-- DATA TO PROCESS follows --

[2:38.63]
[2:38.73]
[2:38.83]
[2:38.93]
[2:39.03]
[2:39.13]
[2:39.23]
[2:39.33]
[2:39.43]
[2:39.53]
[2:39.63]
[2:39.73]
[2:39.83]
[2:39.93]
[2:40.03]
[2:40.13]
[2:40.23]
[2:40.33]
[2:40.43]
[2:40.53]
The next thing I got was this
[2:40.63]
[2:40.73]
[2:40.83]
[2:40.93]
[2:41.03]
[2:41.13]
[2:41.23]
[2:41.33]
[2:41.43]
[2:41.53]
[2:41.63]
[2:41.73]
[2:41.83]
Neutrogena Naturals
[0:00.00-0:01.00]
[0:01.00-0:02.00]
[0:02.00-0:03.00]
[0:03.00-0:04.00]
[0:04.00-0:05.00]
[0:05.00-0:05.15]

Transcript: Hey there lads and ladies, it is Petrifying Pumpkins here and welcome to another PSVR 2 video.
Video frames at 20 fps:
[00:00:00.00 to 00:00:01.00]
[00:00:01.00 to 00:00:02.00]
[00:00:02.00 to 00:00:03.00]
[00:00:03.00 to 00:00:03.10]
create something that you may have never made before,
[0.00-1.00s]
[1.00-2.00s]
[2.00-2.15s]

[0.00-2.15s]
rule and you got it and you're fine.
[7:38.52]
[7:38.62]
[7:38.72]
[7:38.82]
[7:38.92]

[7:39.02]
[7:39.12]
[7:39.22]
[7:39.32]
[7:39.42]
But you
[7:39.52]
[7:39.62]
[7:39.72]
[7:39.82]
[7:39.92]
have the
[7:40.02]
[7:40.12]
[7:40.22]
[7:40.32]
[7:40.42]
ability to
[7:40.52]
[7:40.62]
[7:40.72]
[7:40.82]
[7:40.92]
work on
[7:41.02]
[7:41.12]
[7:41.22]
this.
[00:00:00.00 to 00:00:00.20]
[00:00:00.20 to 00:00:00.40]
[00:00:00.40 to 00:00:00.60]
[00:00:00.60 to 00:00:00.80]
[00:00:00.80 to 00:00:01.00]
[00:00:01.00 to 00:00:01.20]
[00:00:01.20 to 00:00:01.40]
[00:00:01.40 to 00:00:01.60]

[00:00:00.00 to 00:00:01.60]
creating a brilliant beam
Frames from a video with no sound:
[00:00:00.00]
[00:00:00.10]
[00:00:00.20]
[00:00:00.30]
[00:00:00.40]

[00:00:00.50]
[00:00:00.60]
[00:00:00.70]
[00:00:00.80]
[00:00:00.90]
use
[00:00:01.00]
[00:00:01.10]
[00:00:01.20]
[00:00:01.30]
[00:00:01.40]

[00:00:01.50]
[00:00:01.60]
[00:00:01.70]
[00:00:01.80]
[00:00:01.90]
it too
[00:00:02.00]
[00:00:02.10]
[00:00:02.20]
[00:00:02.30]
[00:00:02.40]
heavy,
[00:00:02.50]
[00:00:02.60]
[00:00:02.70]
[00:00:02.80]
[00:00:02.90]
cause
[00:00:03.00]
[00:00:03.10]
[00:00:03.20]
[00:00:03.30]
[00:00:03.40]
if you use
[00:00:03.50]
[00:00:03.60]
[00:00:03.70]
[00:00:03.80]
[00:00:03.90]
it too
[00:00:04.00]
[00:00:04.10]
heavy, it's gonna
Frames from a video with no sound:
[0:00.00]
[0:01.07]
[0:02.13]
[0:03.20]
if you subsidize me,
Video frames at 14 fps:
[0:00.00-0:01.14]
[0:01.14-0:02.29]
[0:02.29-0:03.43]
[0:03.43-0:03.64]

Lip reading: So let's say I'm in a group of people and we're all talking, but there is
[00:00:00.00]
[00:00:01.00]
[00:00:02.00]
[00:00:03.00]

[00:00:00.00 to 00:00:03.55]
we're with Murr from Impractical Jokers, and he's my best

-- DATA TO PROCESS concluded --

▶ _TASK ITEM_
Print, without any change, the line containing "[00:00:03.50]" and each line after it to the end of the material.

▶ _TASK RESPONSE_
[00:00:03.50]
[00:00:03.60]
[00:00:03.70]
[00:00:03.80]
[00:00:03.90]
it too
[00:00:04.00]
[00:00:04.10]
heavy, it's gonna
Frames from a video with no sound:
[0:00.00]
[0:01.07]
[0:02.13]
[0:03.20]
if you subsidize me,
Video frames at 14 fps:
[0:00.00-0:01.14]
[0:01.14-0:02.29]
[0:02.29-0:03.43]
[0:03.43-0:03.64]

Lip reading: So let's say I'm in a group of people and we're all talking, but there is
[00:00:00.00]
[00:00:01.00]
[00:00:02.00]
[00:00:03.00]

[00:00:00.00 to 00:00:03.55]
we're with Murr from Impractical Jokers, and he's my best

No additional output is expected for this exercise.